About this exercise ▸
Copy out the data word for word, without any of its pictures.

Material provided ▸
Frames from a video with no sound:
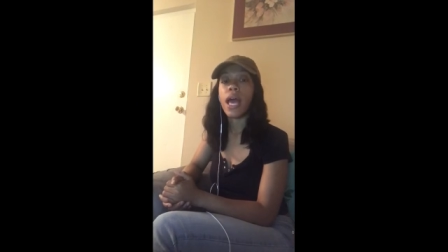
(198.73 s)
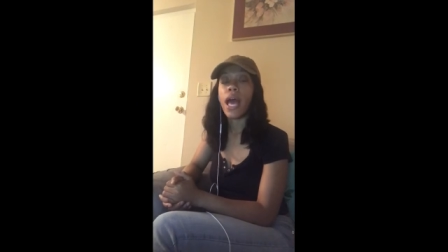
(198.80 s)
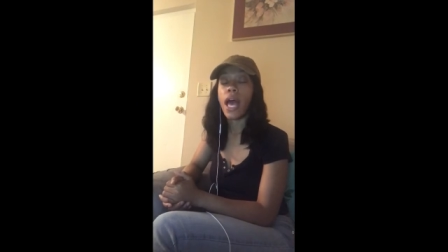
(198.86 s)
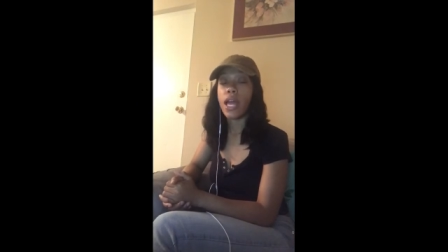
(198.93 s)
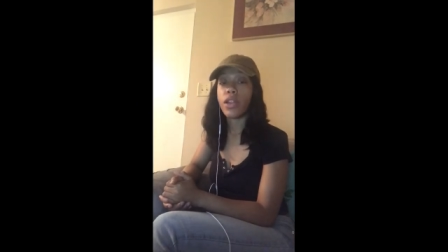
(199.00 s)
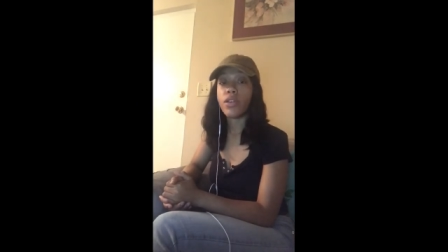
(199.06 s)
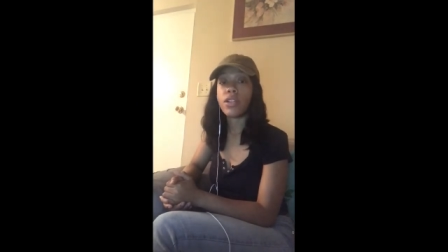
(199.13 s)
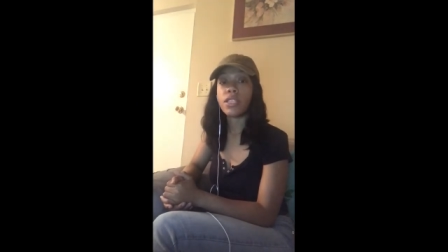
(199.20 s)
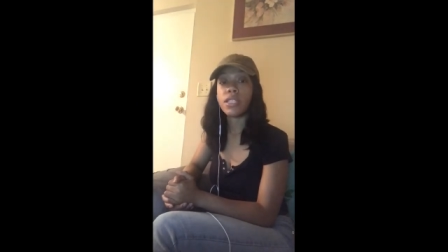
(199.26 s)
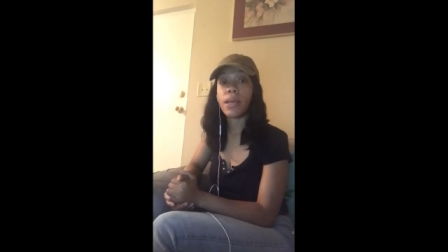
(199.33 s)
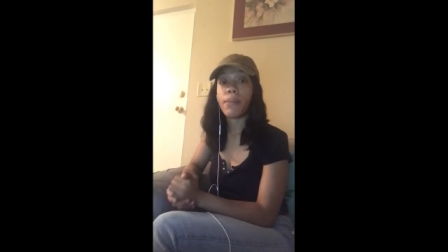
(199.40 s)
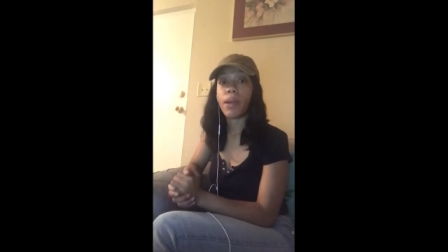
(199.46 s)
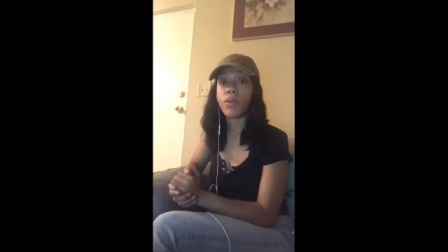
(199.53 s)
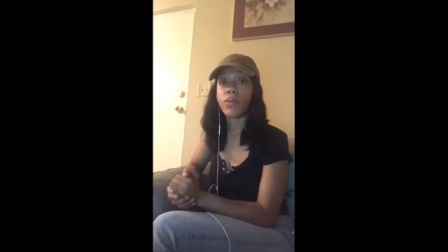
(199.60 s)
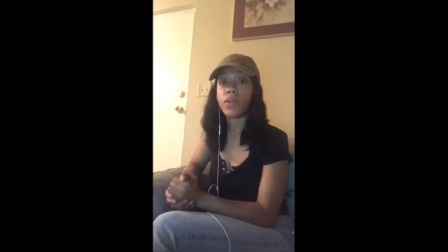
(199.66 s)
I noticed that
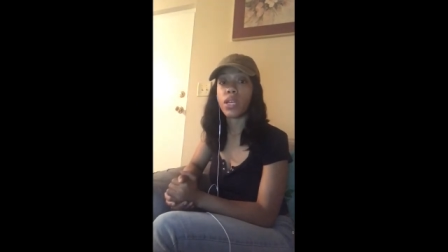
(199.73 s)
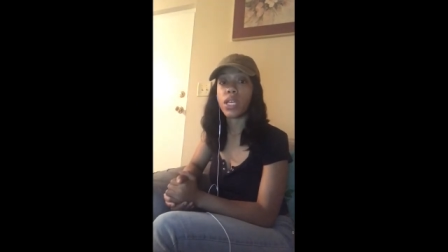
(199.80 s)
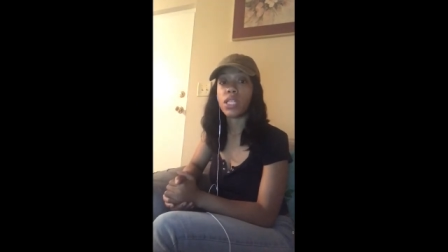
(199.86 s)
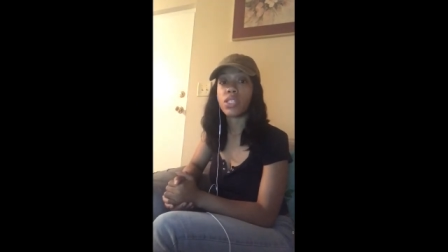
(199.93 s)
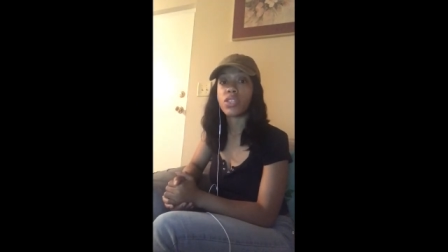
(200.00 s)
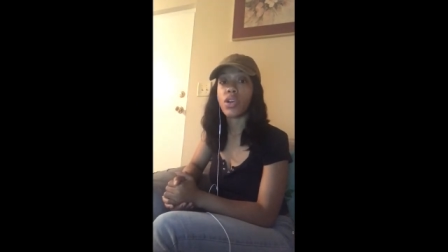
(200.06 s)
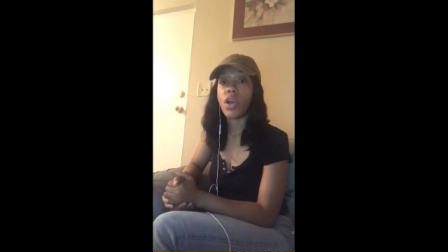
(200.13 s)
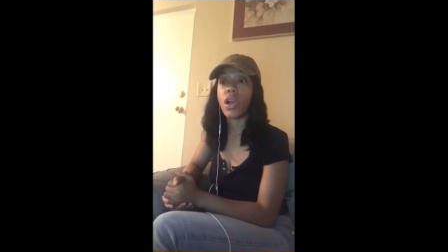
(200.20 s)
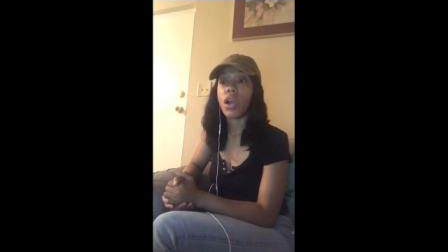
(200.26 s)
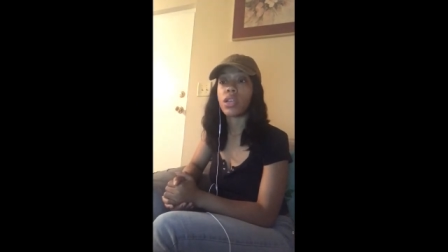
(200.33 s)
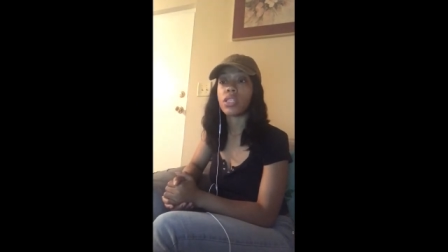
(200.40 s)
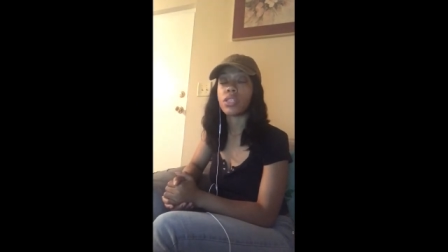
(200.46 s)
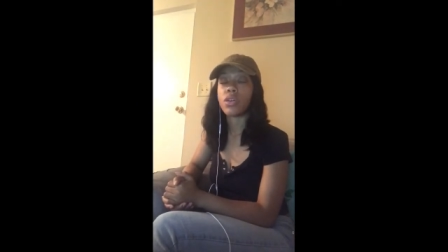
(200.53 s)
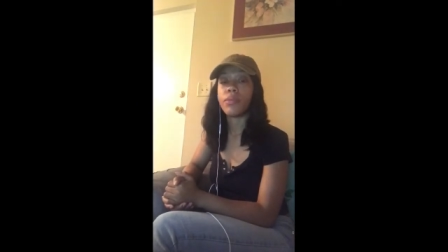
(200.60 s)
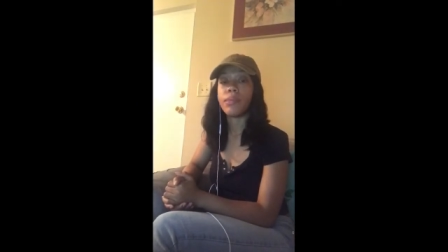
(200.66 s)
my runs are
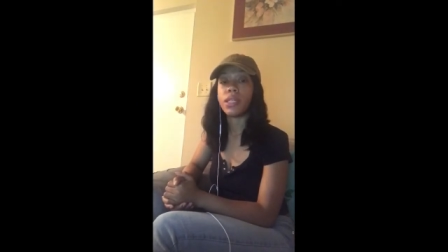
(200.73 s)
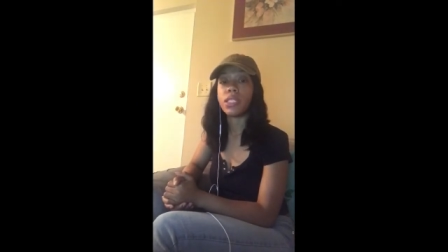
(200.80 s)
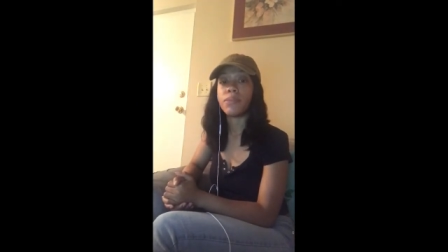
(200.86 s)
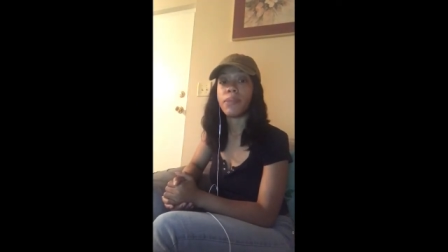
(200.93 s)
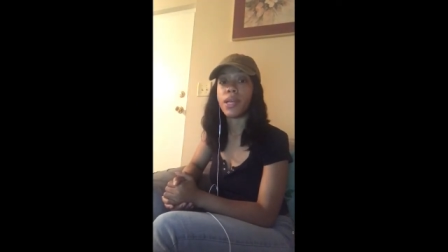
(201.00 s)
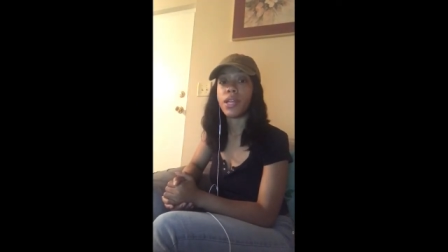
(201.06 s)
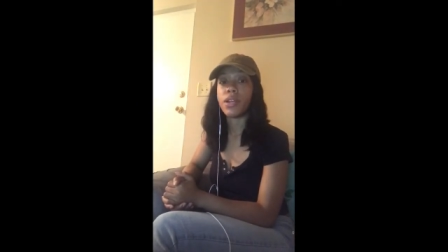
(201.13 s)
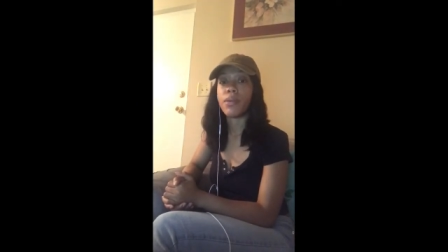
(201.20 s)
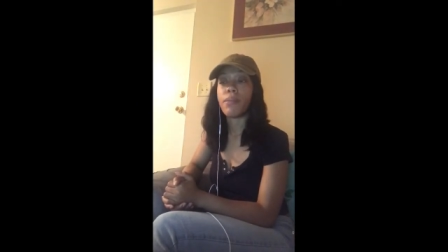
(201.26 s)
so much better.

Result for this exercise ▸
Frames from a video with no sound:
(198.73 s)
(198.80 s)
(198.86 s)
(198.93 s)
(199.00 s)
(199.06 s)
(199.13 s)
(199.20 s)
(199.26 s)
(199.33 s)
(199.40 s)
(199.46 s)
(199.53 s)
(199.60 s)
(199.66 s)
I noticed that
(199.73 s)
(199.80 s)
(199.86 s)
(199.93 s)
(200.00 s)
(200.06 s)
(200.13 s)
(200.20 s)
(200.26 s)
(200.33 s)
(200.40 s)
(200.46 s)
(200.53 s)
(200.60 s)
(200.66 s)
my runs are
(200.73 s)
(200.80 s)
(200.86 s)
(200.93 s)
(201.00 s)
(201.06 s)
(201.13 s)
(201.20 s)
(201.26 s)
so much better.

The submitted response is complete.